I believe, from personal experience, that perfectionism used in moderation is an asset. When you are shooting for perfect, but you don't beat yourself up or get upset when you don't achieve it, you try harder than if you are shooting for good or adequate. This leads to better results, and you don't become depressed.
Your correct, perfectionism differs slightly from person to person, as does everything, but that is irrelevant. The principle is that you are shooting for your individual perfect for the current situation. You are also correct in that perfectionism can't be achieved, that's why it's very important for people aiming for perfection not to be upset when they don't achieve it. The point is that when you aim for perfection, you come closer then when your aiming for good or adequate, because you are trying harder. What perfect means to you isn't important, nor is your ability to achieve perfection.
Perfectionism is a time killer. Many people, such as myself, are slower than the average person with actions in life. I shall give a personal example: I have sloppy hand writing when I write at a normal pace. If I write slowly, I write neater, but I have slowed myself down in the process of say taking notes. Perfectionism can also drive others crazy. Imagine working in say a fast food place and you make an order with all the right stuff, but someone watching points out that it is not neat enough. It is slowed down, the customer is waiting longer, AND you have the slight urge to kill that person that told you to organize the pickles properly.

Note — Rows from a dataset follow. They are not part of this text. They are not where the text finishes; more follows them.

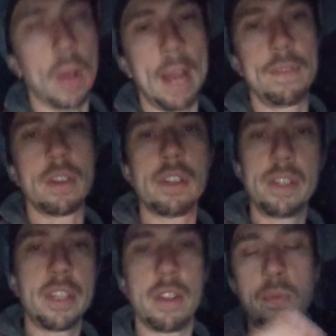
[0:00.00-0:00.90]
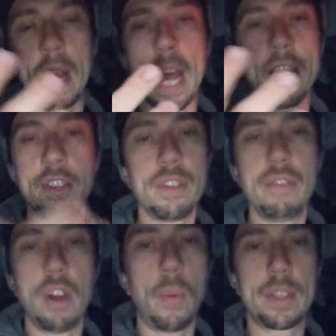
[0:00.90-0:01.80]
whatever you got to do,
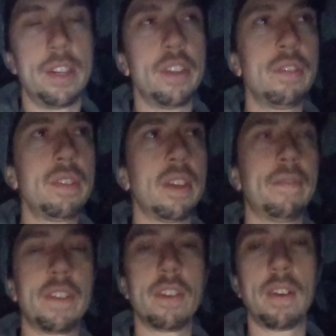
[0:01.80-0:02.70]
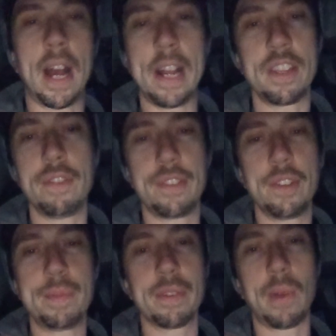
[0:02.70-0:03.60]
you know what to do. If you're on
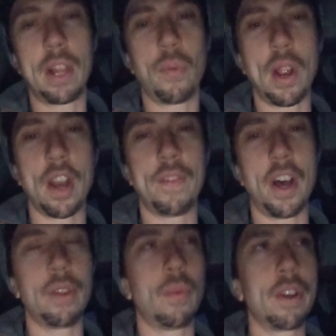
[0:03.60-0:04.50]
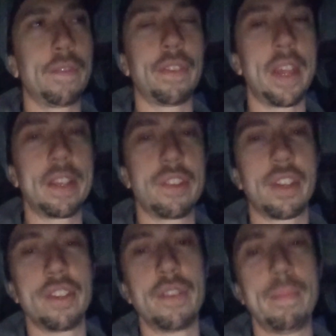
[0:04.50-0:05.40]
YouTube, you're well aware of all the wonderful things
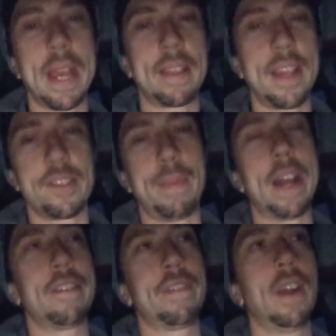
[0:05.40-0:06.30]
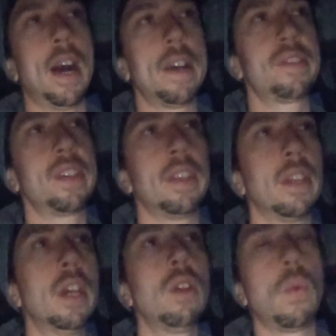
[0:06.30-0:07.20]
you could do to make things better for us.
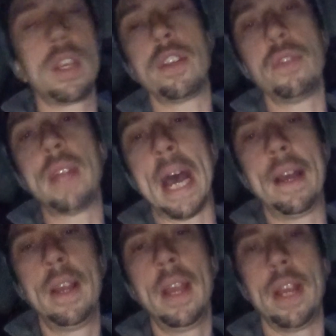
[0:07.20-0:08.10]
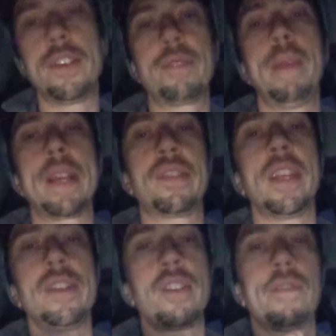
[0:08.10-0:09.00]
And when you do that, it just makes
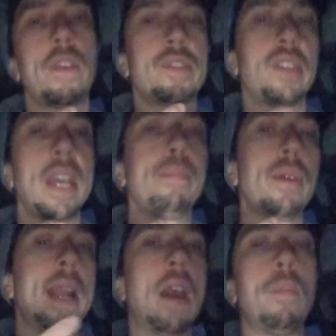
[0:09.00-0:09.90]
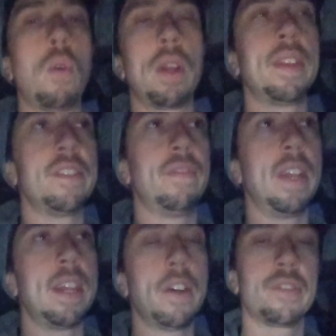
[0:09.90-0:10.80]
it easier for us to keep putting out more of these
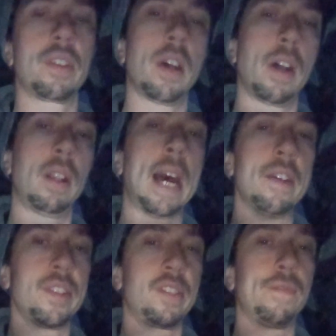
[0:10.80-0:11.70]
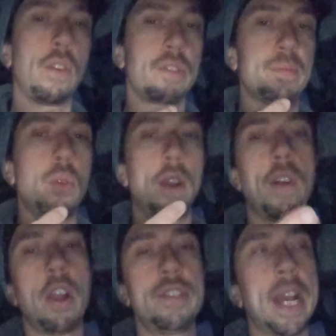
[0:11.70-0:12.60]
videos, allows us to focus more
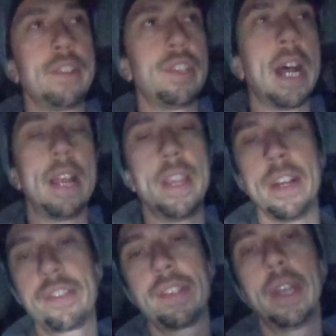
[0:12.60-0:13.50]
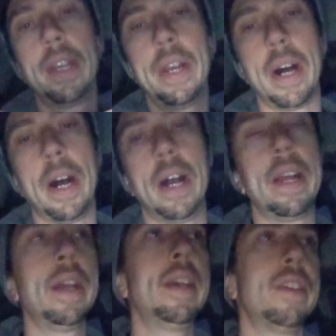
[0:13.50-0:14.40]
of our attention on this.
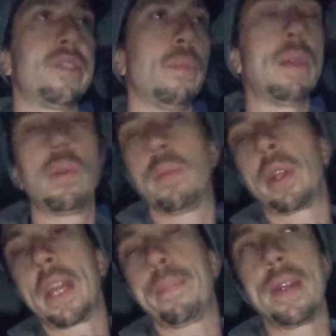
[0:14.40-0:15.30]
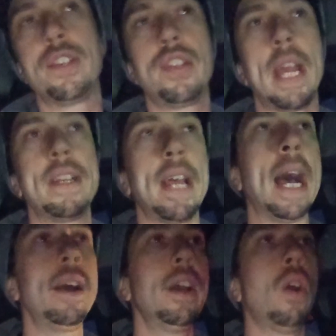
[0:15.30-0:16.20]
So we would really appreciate
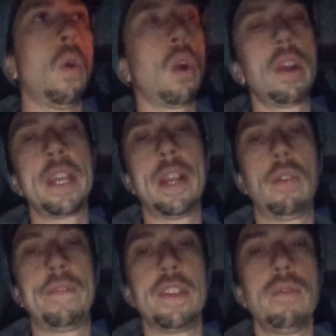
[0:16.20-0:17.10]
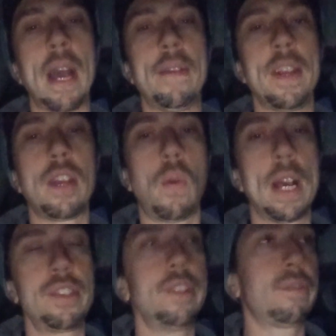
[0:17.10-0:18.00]
that. Or, if you do have any
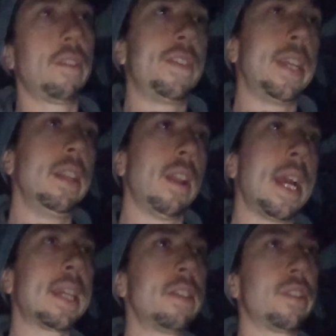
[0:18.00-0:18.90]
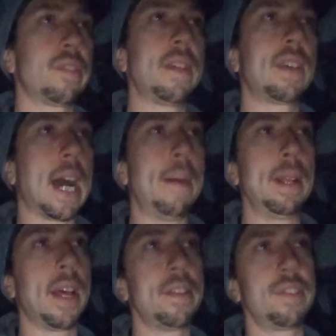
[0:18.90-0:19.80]
questions, or if you didn't like it, just leave a
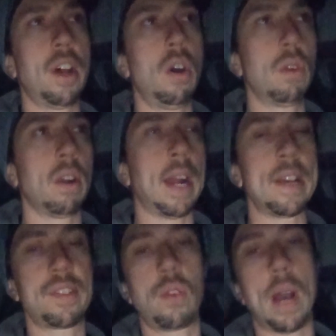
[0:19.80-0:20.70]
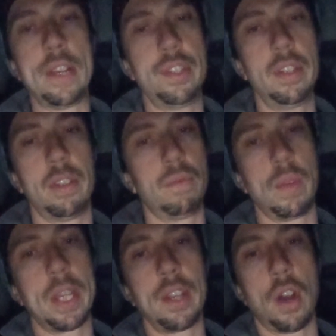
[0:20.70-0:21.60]
comment, let us know, or ask a question, and
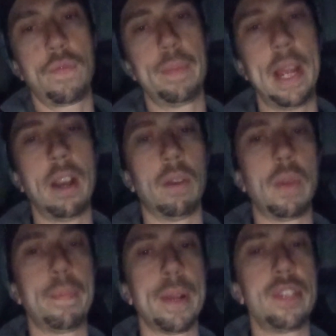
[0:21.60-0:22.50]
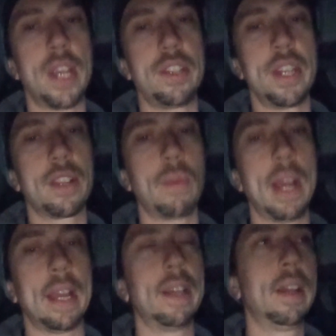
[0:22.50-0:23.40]
we can go from there. We appreciate you either
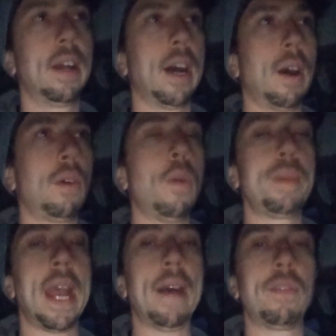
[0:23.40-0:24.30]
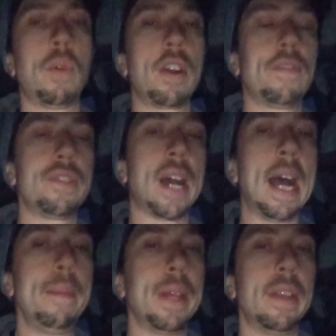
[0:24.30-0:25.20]
way. Hope you have a wonderful
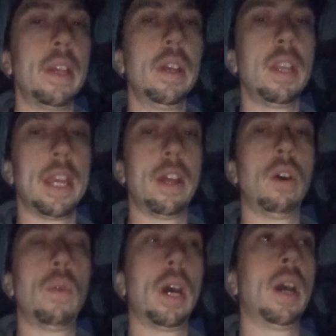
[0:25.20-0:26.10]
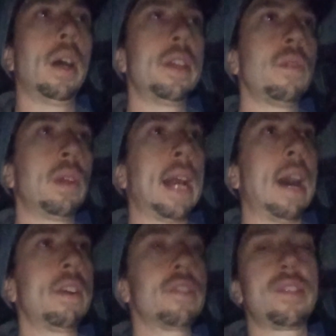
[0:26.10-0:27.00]
time, and, you
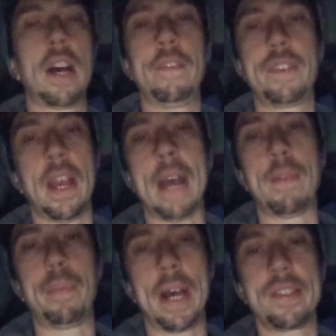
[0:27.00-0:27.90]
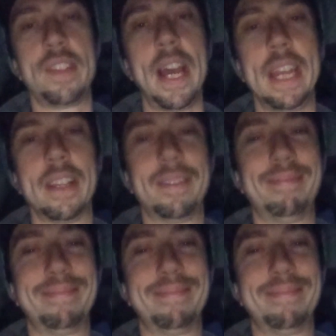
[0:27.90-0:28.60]
allow yourself to have a blessed day.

Also consider that perfection is open to interpretation. Shooting for your idea of perfect may not be shooting for your boss's idea of perfect
Perfectionism isn't a time killer unless you take it too seriously, or you indulge it when it's not important. When your writing something like class notes, it doesn't really matter whether or not you have sloppy handwriting. If you're handwriting something for an important test, you might want to be a little neater, but it's up to you whether or not you want to to be a perfectionist about that. Working in a fast food restaurant is a little trickier. Technically the customer is always right, but you could probably choose whether or not to ignore them, because if their order is satisfactory, you don't really have to do anything else for them, and if you did, you could reorganize the pickles after you served them. Also in a work environment, if your boss wants you to shoot for standards above your normal perfect, and you want to keep your job, you would have to temporarily adjust your standards of perfect. The point is that you get to choose when you shoot for perfection. It isn't always rational to use perfectionism, such as when you're writing class notes, but there are other times, like when you're preparing a resume, that you might want to shoot for perfection.

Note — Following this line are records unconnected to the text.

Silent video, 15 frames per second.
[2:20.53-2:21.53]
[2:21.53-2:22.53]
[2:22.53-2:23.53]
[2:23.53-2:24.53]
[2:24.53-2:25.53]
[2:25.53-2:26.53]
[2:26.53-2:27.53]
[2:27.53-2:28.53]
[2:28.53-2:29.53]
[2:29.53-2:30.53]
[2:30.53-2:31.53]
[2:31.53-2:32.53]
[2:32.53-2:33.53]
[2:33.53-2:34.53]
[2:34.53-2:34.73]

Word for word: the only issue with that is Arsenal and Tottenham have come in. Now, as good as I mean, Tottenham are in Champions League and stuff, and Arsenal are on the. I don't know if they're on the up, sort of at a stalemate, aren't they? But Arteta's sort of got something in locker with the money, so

If you choose when you shoot for perfection, that's not perfectionism. Perfectionism is the impulse to constantly adjust until you reach a standard of perfect. If you're never perfect, then we have a problem with things being perfect always, then you have a problem, and this was admitted by my opponent. But not being impulsively perfect isn't perfectionism. Being persistently in attempts to be perfect is perfectionism. If you moderately look for perfection, then you are not perfectionism. And my opponent is stating that if you aren't always perfect or something is too important to waste time trying to make it perfect then that is okay. Everyone wants to be perfect at some things. Trying to be perfect all the time at everything is perfectionism. If a so called "perfectionist" makes a handful of exceptions, then they aren't perfectionists.
Reasons for voting decision: Sorry but this one line tor Con's case apart form the inside, out. " If you're never perfect, then we have a problem with things being perfect always, then you have a problem, and this was admitted by my opponent."